Rather than arranging for a ride or a flight, I ended up hitchhiking. In most places, it's usually a bad idea to get into a car with strangers. I don't encourage it. Here, things are a little different. I will most likely get picked up by someone I know. Even if I get picked up by someone I don't know, chances are, that person will know someone I know. I like the freedom of not planning, but most of all, I like hearing stories. One on one, traveling for hours and hundred of miles together, people tend to open up and let you into their world. I like that.
I once got a ride with a trucker who took me to Prudhoe Bay. Joe was his name. He was a big guy, what you would expect a trucker to look like. He must have smoked at least 3 packs of Marlboro reds a day and drank Folgers out of a big gulp mug. He told me he was an outlaw. Joe and I bonded over The Beatles like we were 15 year old kids. He talked to me about his relationship with his girlfriend and about his teenage son. He talked about his cabin outside of Fairbanks and about his life on the road. We made frequent stops for wildlife. Joe liked animals. We saw a lone black wolf strolling through the tundra and a herd of musk oxen not too far up the road. He even stopped for ground squirrels, which he tried to convince me into believing that it was a marten.
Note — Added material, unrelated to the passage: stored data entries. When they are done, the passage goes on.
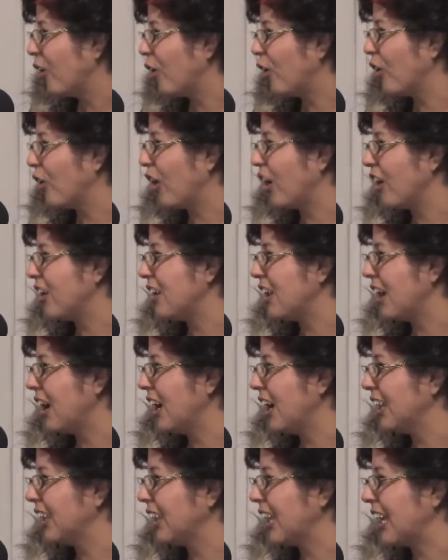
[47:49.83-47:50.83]
or are
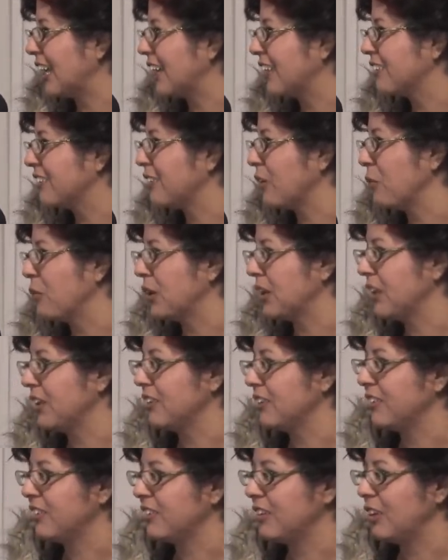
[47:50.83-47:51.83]
not like
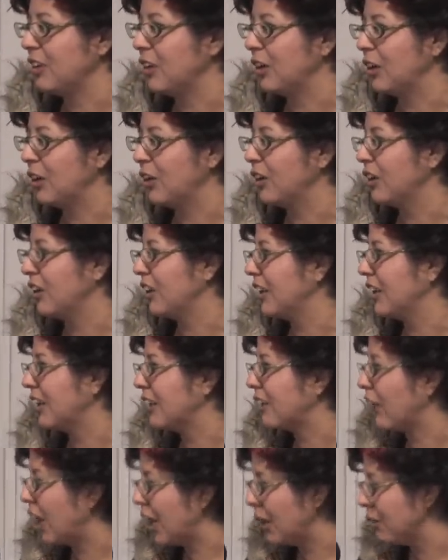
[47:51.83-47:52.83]
somebody's, you Object. know,
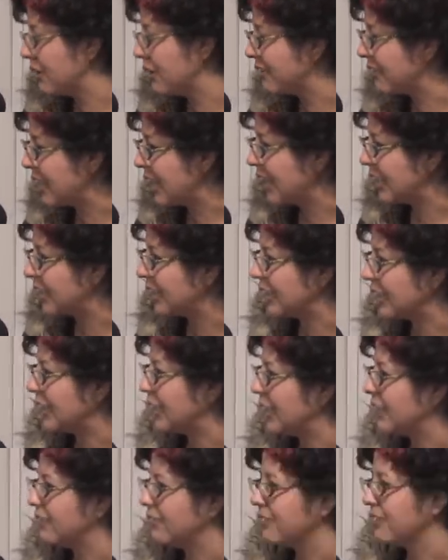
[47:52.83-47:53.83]
like, ah, exactly.
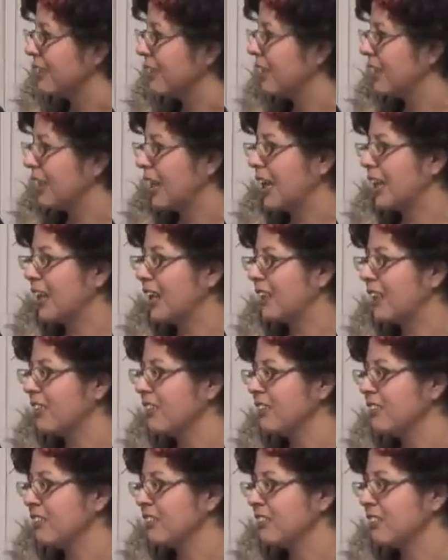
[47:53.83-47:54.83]
It's and and
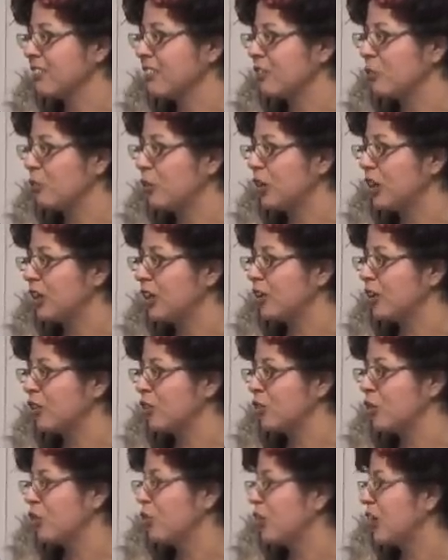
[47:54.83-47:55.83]
this is we're
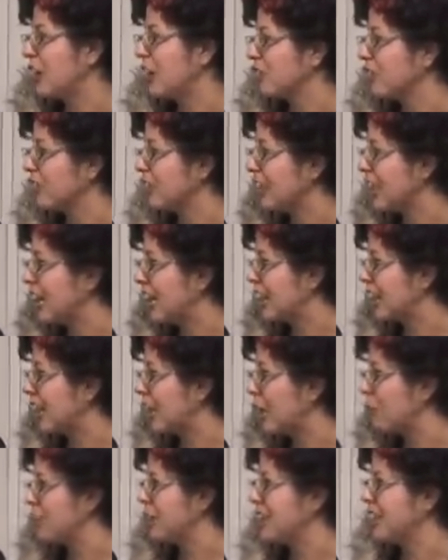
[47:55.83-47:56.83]
in 2009.
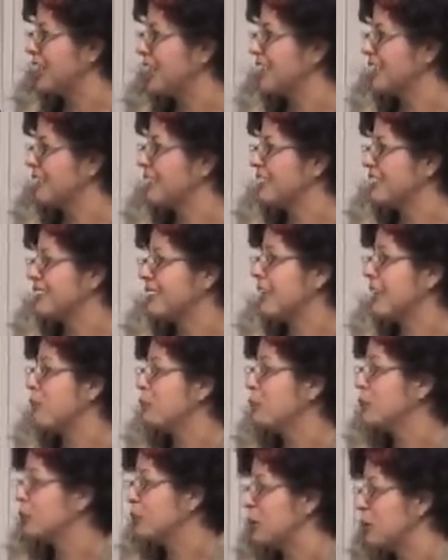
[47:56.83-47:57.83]
How many
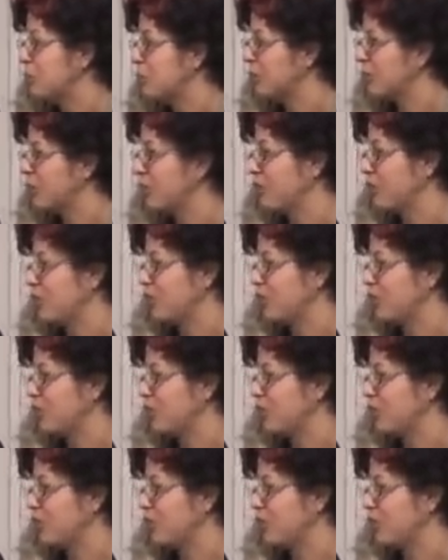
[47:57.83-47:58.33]
disabled people do you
Joe let me drive his truck and asked me if I wanted to go fishing. It was a spectacular day. Joe the trucker and I connected. It was a nice feeling.
Anyway, this time I got picked up by a film crew for a TV show about truckers. I made it up north safe, with no problems. On my free time, I went snowshoeing, dog mushing, sledding...and celebrated the arrival of spring in the Arctic with my coworkers and friends.